*** Opening of DATA ***
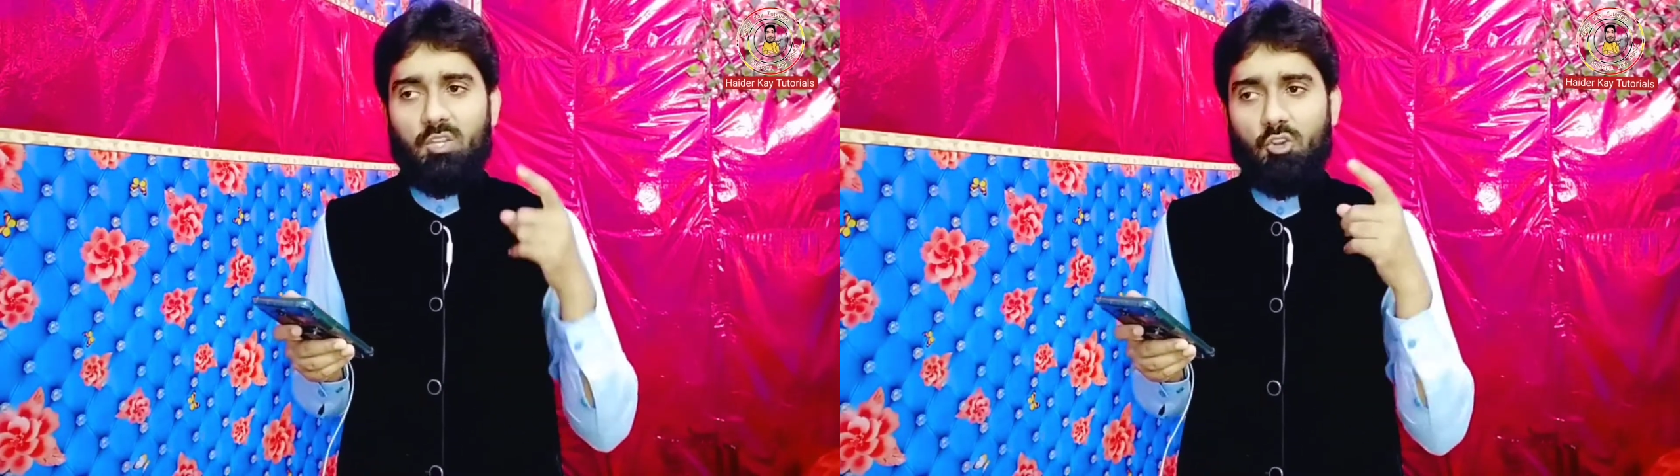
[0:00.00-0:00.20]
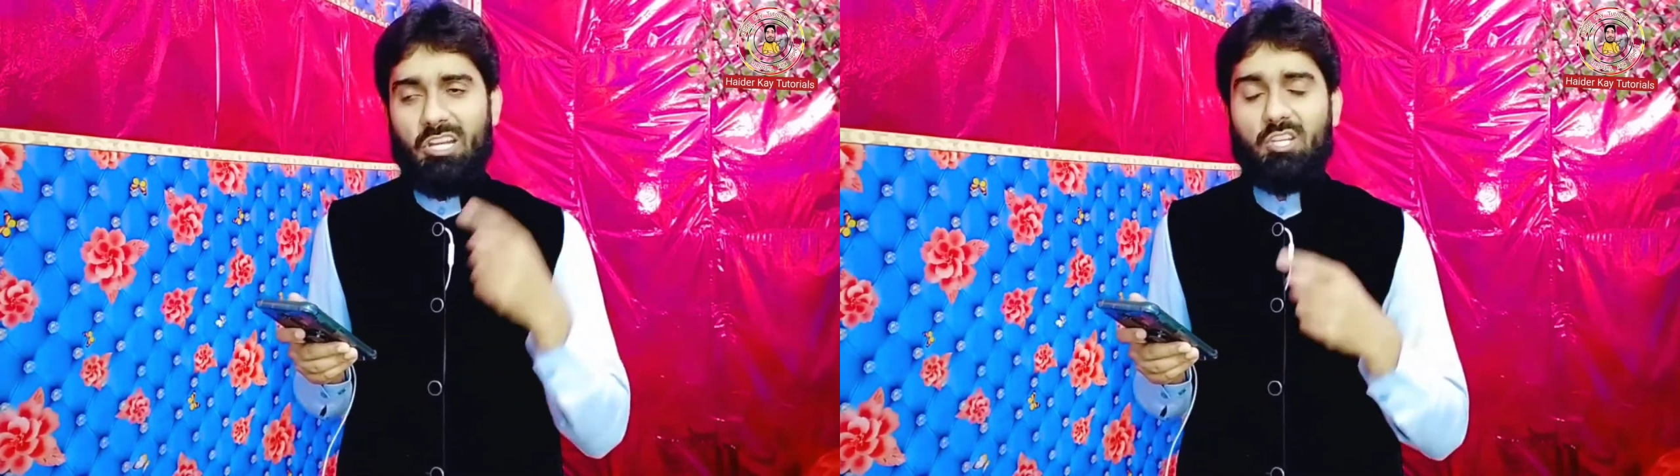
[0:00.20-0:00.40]

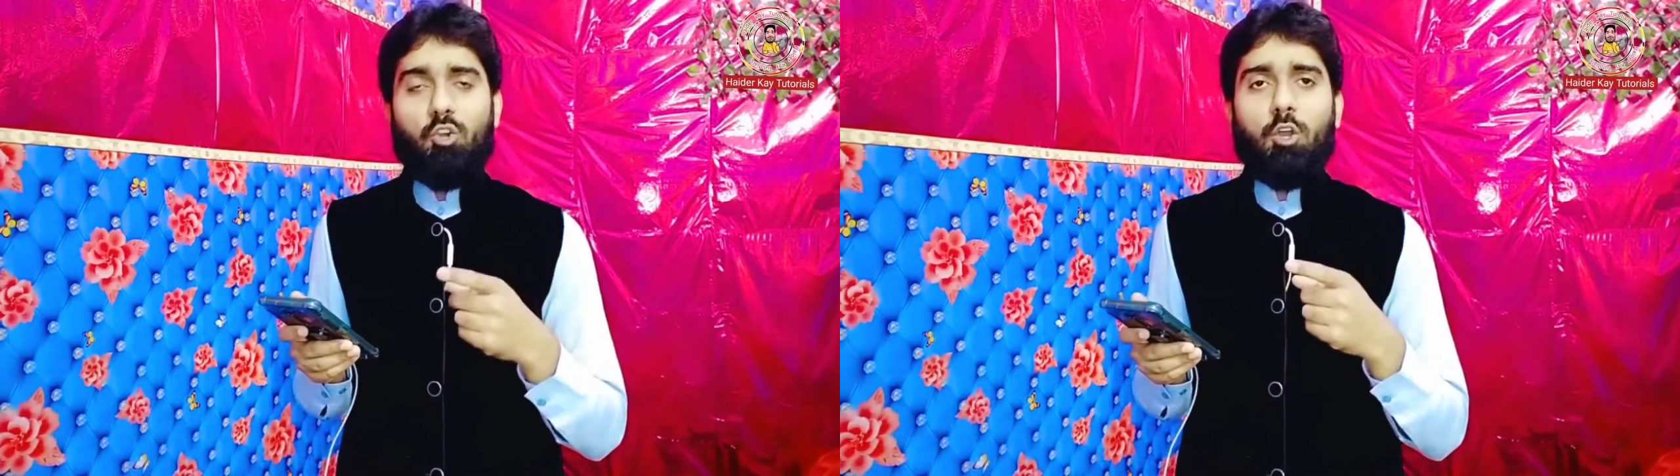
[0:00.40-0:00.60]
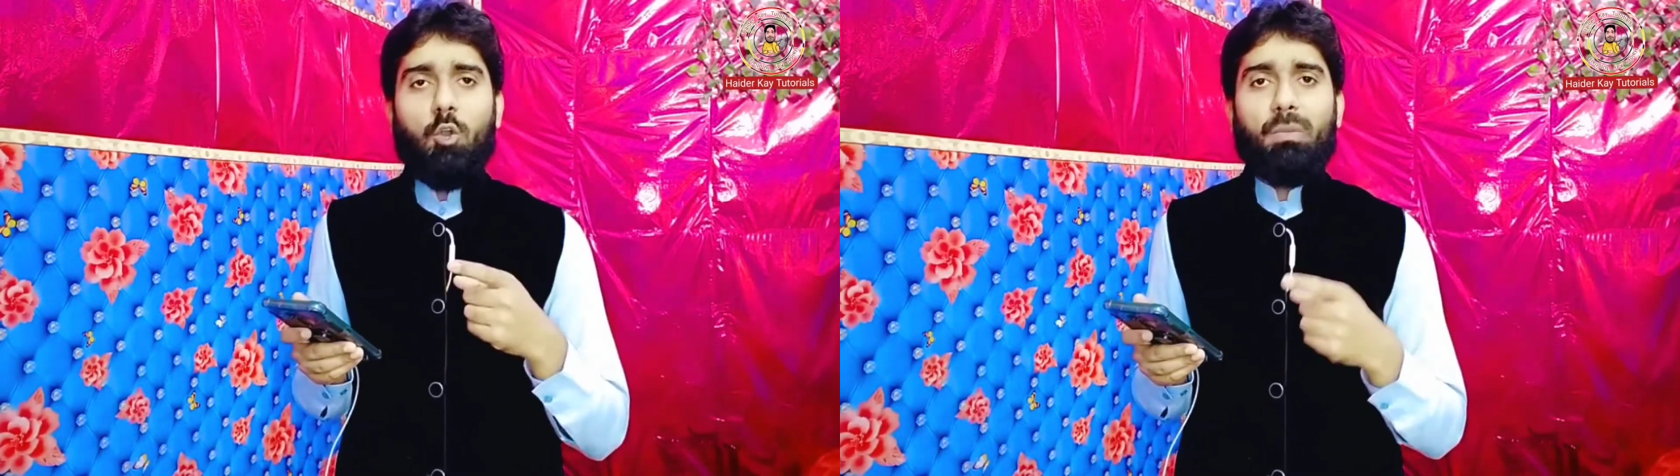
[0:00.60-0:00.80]
जो
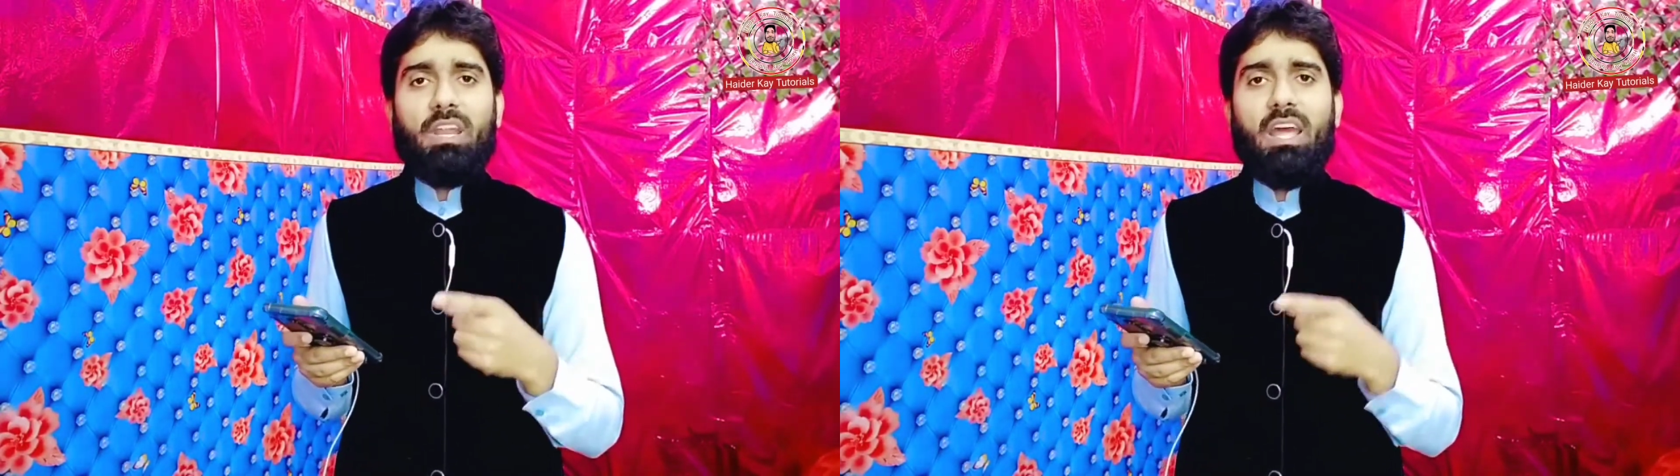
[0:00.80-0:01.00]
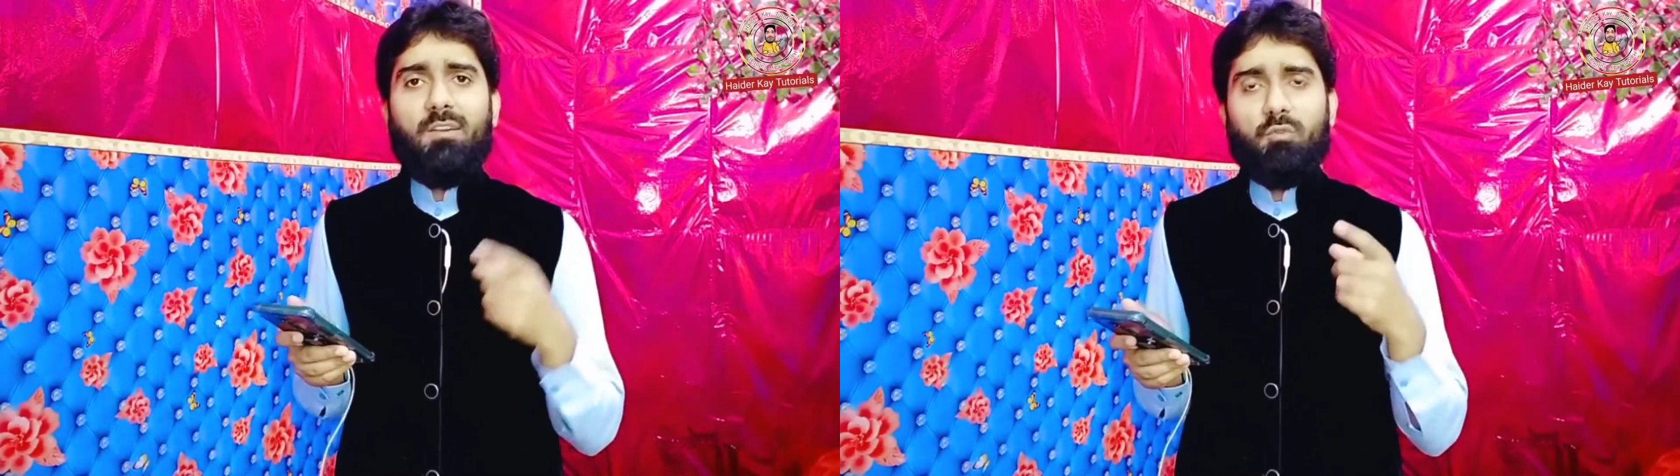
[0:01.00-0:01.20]
टिकटॉक के
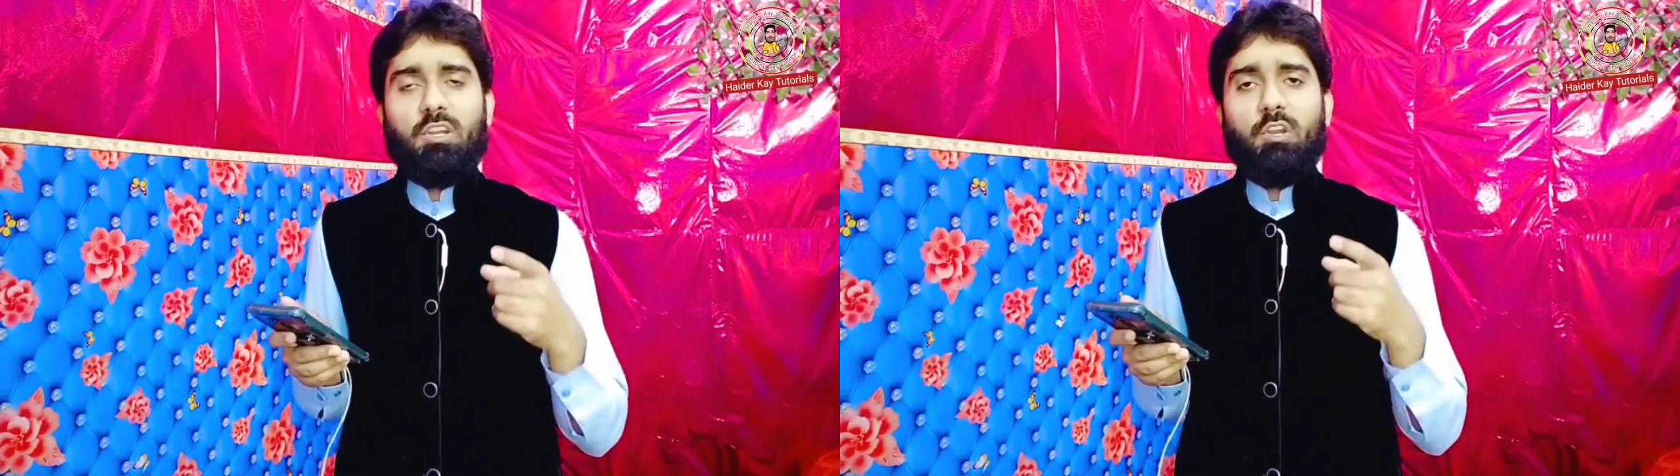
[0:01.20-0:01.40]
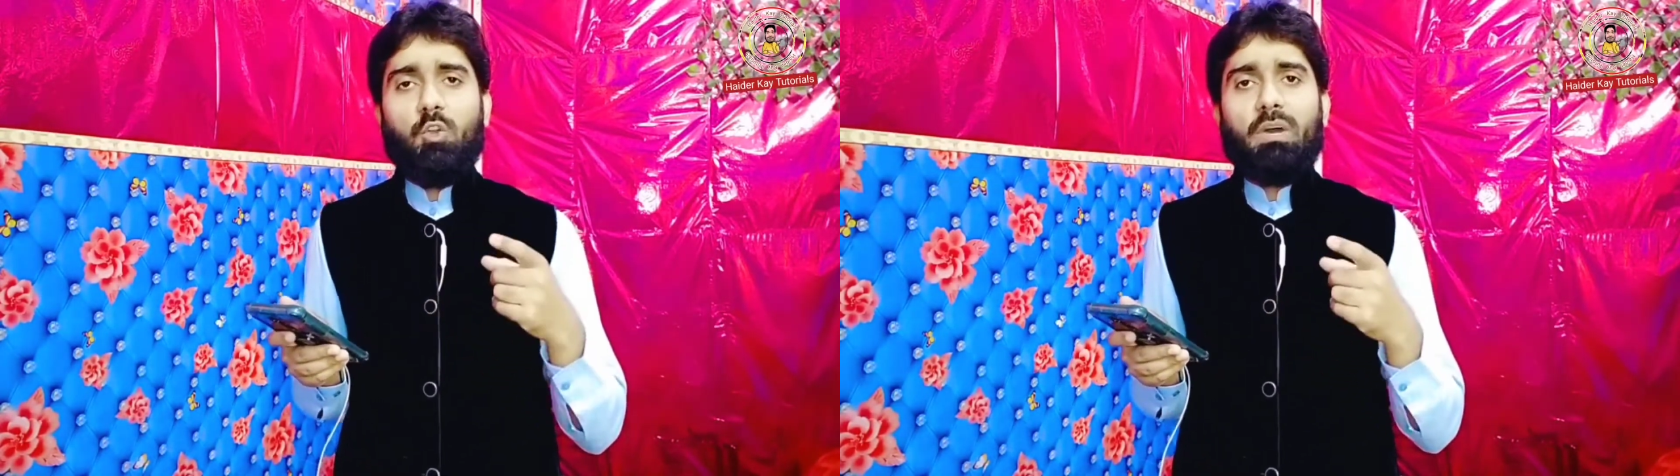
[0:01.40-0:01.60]
ऊपर है
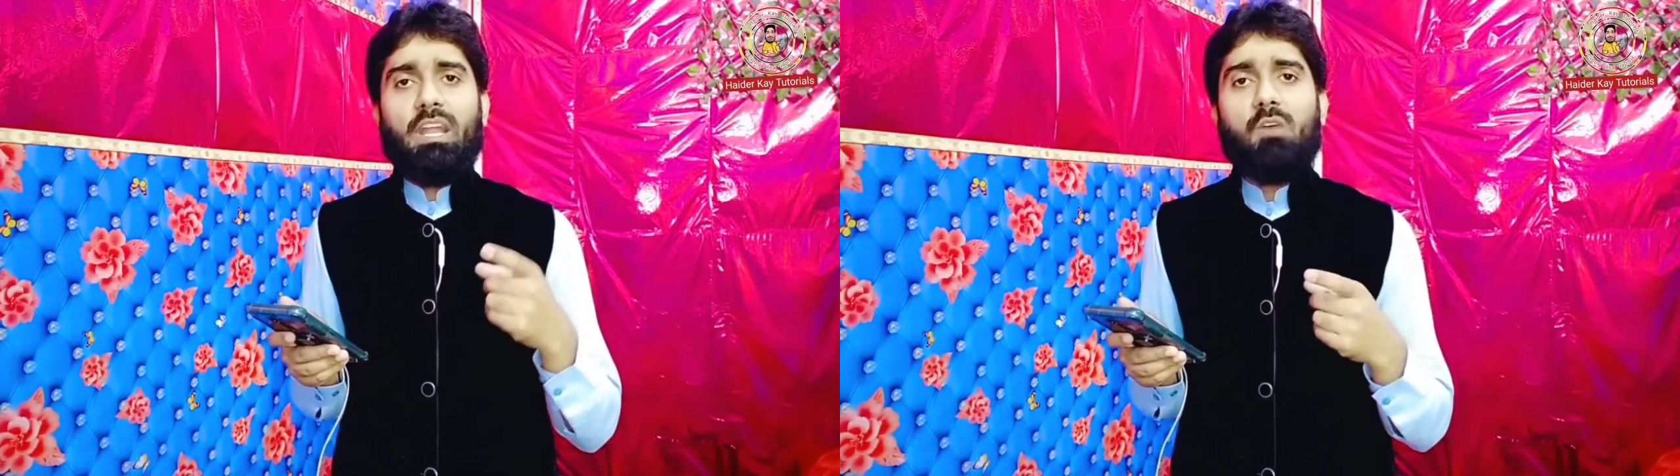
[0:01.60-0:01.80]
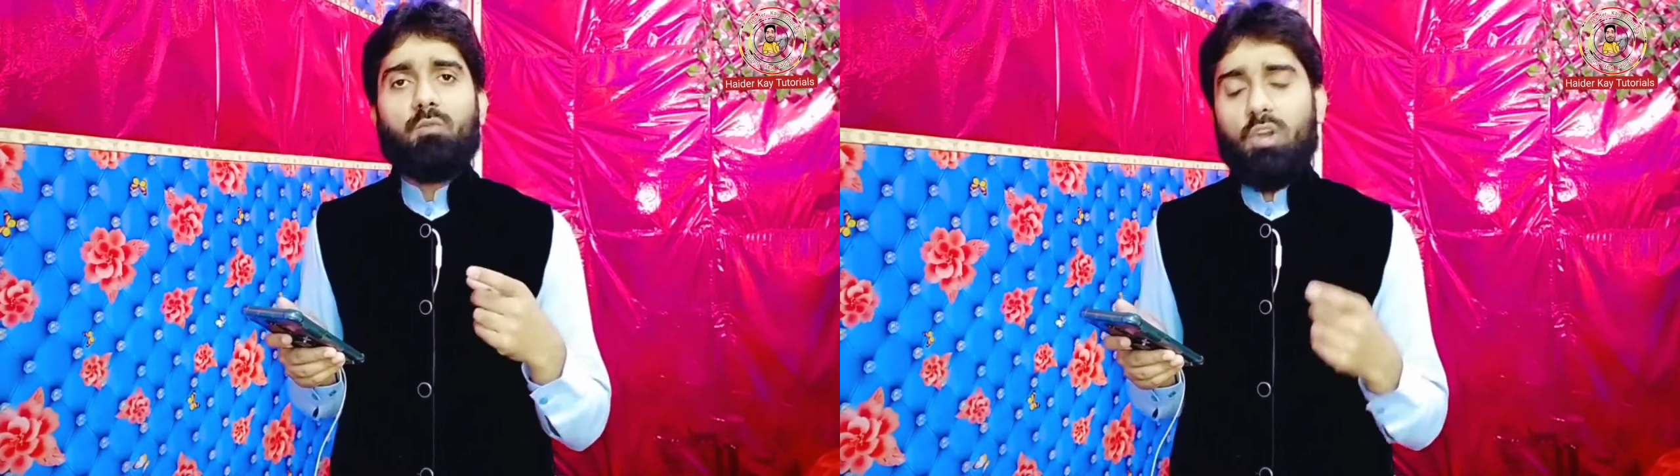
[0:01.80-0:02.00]
ट्विटर के
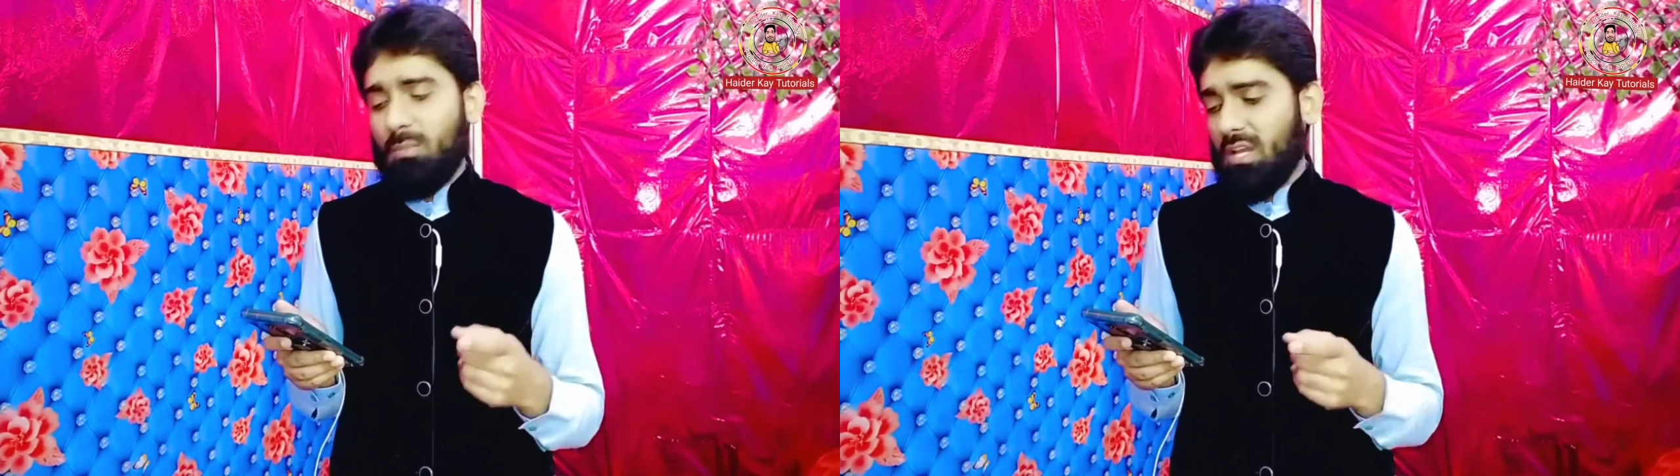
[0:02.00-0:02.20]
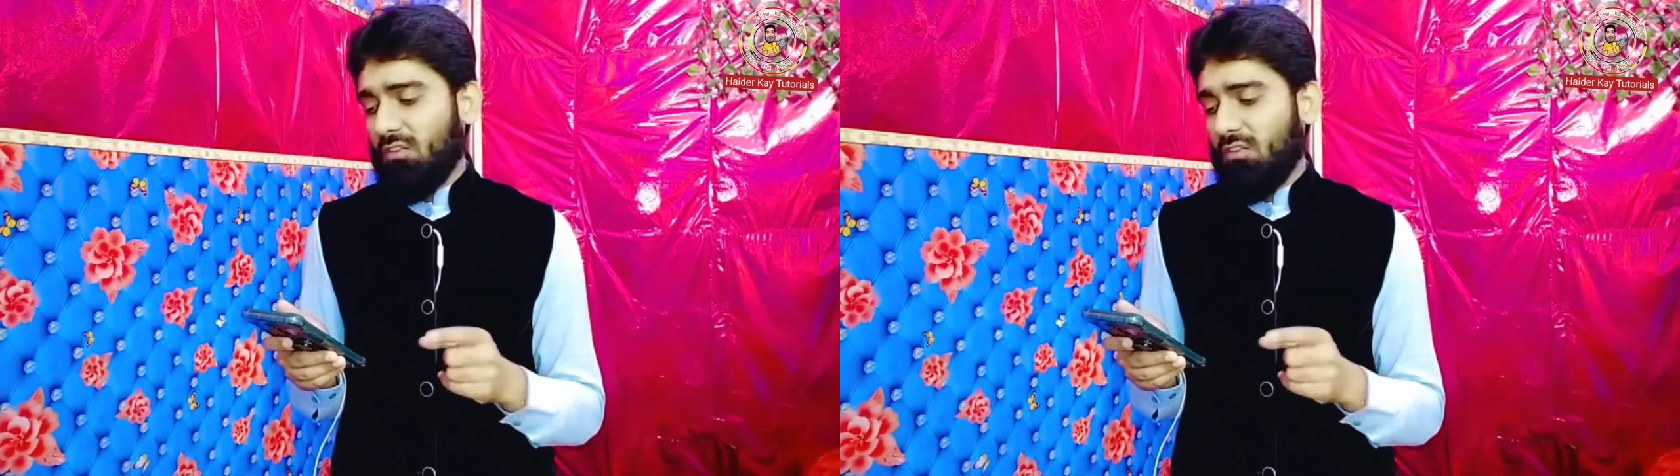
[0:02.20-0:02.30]
ऊपर है वही मेरा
*** Close of DATA ***
> **DIRECTIONS**: Repeat verbatim the lines from the one with "[0:00.20-0:00.40]" through the end of the listing above. Include both ends, add nothing, and exclude the pictures.

> **COMPLETED TASK**:
[0:00.20-0:00.40]

[0:00.40-0:00.60]
[0:00.60-0:00.80]
जो
[0:00.80-0:01.00]
[0:01.00-0:01.20]
टिकटॉक के
[0:01.20-0:01.40]
[0:01.40-0:01.60]
ऊपर है
[0:01.60-0:01.80]
[0:01.80-0:02.00]
ट्विटर के
[0:02.00-0:02.20]
[0:02.20-0:02.30]
ऊपर है वही मेरा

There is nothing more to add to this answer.